X-linked lymphoproliferative syndrome in mainland China: review of clinical, genetic, and immunological characteristic

Authors: Tao Xu, Qin Zhao, Wenyan Li, Xuemei Chen, Xiuhong Xue, Zhi Chen, Xiao Du, Xiaoming Bai, Qian Zhao, Lina Zhou, Xuemei Tang, Xi Yang, Hirokazu Kanegane, Xiaodong Zhao

Published in: European Journal of Pediatrics | Issue 2/2020

Abstract

X-linked lymphoproliferative syndrome (XLP) is a rare primary immunodeficiency disease that can be divided into two types: SAP deficiency (XLP1) and XIAP deficiency (XLP2), caused by mutations in the SH2D1A and XIAP genes, respectively. Few cases of XLP (particularly XIAP deficiency) have been reported in mainland China; hence, little is known about the characteristics of Chinese patients with XLP. We identified 13 and 7 patients with SAP and XIAP deficiency, respectively, in our center. Of our 20 patients, 19/20 (95%) presented with disease symptoms at a very early age: six in infancy and 13 in childhood. One XIAP- and three SAP-deficient patients died, while 3/7(42.9%) and 4/13(30.8%), respectively, developed hemophagocytic lymphohistiocytosis (HLH). Epstein-Barr virus (EBV) infection was significantly more common in SAP-deficient 10/13 (76.9%) than XIAP-deficient 2/7 (28.6%) patients, as was hypogammaglobulinemia (10/13 (76.9%) vs. 1/7 (14.3%)). None of the seven XIAP-deficient patients had colitis or lymphoma. Nine SAP-deficient patients and five XIAP-deficient patients showed markedly deficient SAP and XIAP expression, respectively, in lymphocytes. Significantly reduced levels of switched memory B cells were observed in six SAP-deficient patients with persistent hypogammaglobulinemia. One of 13 (7.7%) SAP-deficient patients and 1 of 7 (12.3%) XIAP-deficient patients have received HSCT treatment and are now alive and well; the other alive patients were waiting for HSCT. We also summarized clinical, genetic, and immunological characteristics of all 55 patients (including our 20 patients) reported in the literature in mainland China today.

Conclusion: The overall characteristics of SAP deficiency in mainland China were consistent with those in previous reports, whereas manifestations of XIAP deficiency varied significantly. None of inflammatory bowel disease (IBD) has been reported among XIAP-deficient patients in our center; however, whether Chinese XIAP-deficient patients will develop colitis in the future warrants further investigation. HSCT is the only curative therapy for XLP and this therapy should be urgently considered.

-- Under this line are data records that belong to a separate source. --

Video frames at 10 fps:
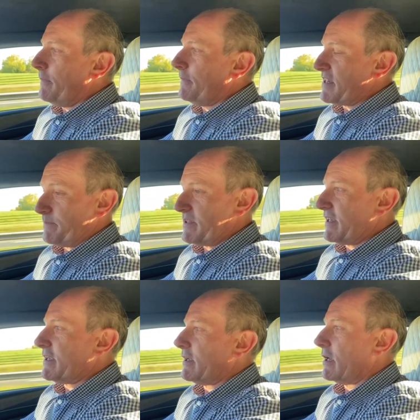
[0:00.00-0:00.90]
This
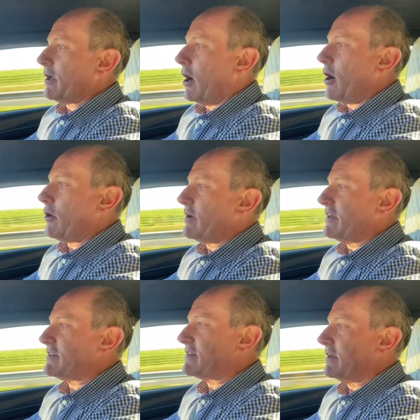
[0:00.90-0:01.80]
particular car
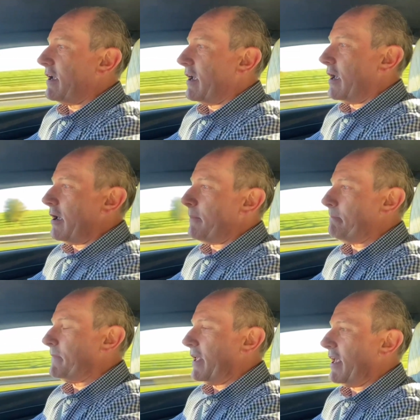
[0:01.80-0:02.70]
is
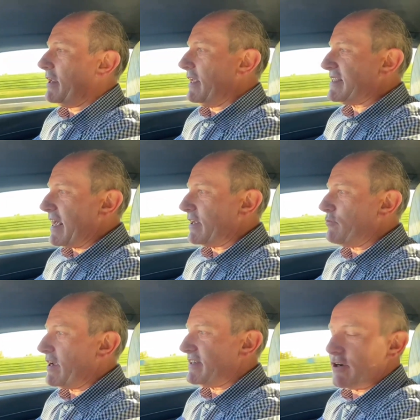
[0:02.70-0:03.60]
in Italian
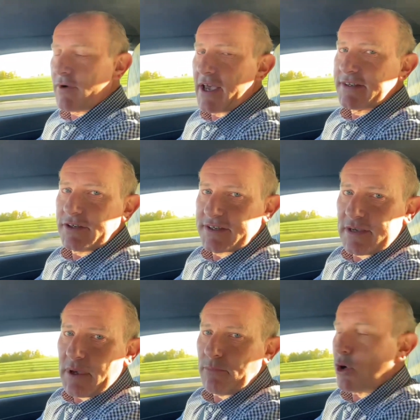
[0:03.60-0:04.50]
racing red, so you see a
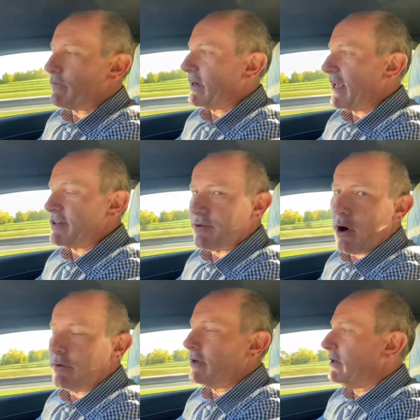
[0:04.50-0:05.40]
bit more of it later
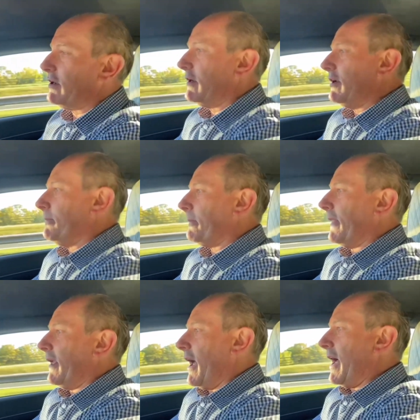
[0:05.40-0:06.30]
on,
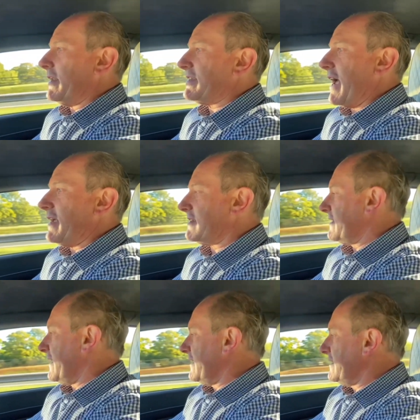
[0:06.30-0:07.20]
and it has
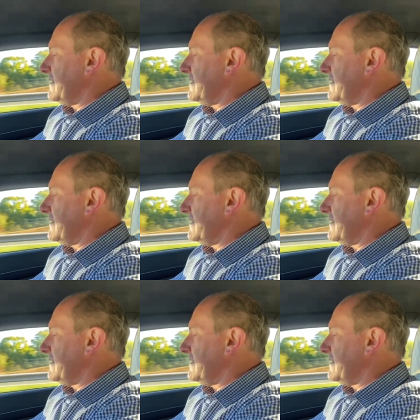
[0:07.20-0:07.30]
the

What is Known: • SAP and XIAP deficiencies share common clinical feature, HLH, whereas they also have their own specific manifestations. • IBD affects 25–30% of XIAP-deficient patients, which has been reported in other countries especially in European country and Japan.
What is New: • This is the largest patient cohort study of XLP in China. • We firstly summarized the clinical features and outcomes of Chinese XIAP-deficient patients and found only 1 in 22 patients developed IBD and diet background may contribute to it; Asian SAP-deficient patients carrying SH2D1A R55X mutation were more prone to HLH.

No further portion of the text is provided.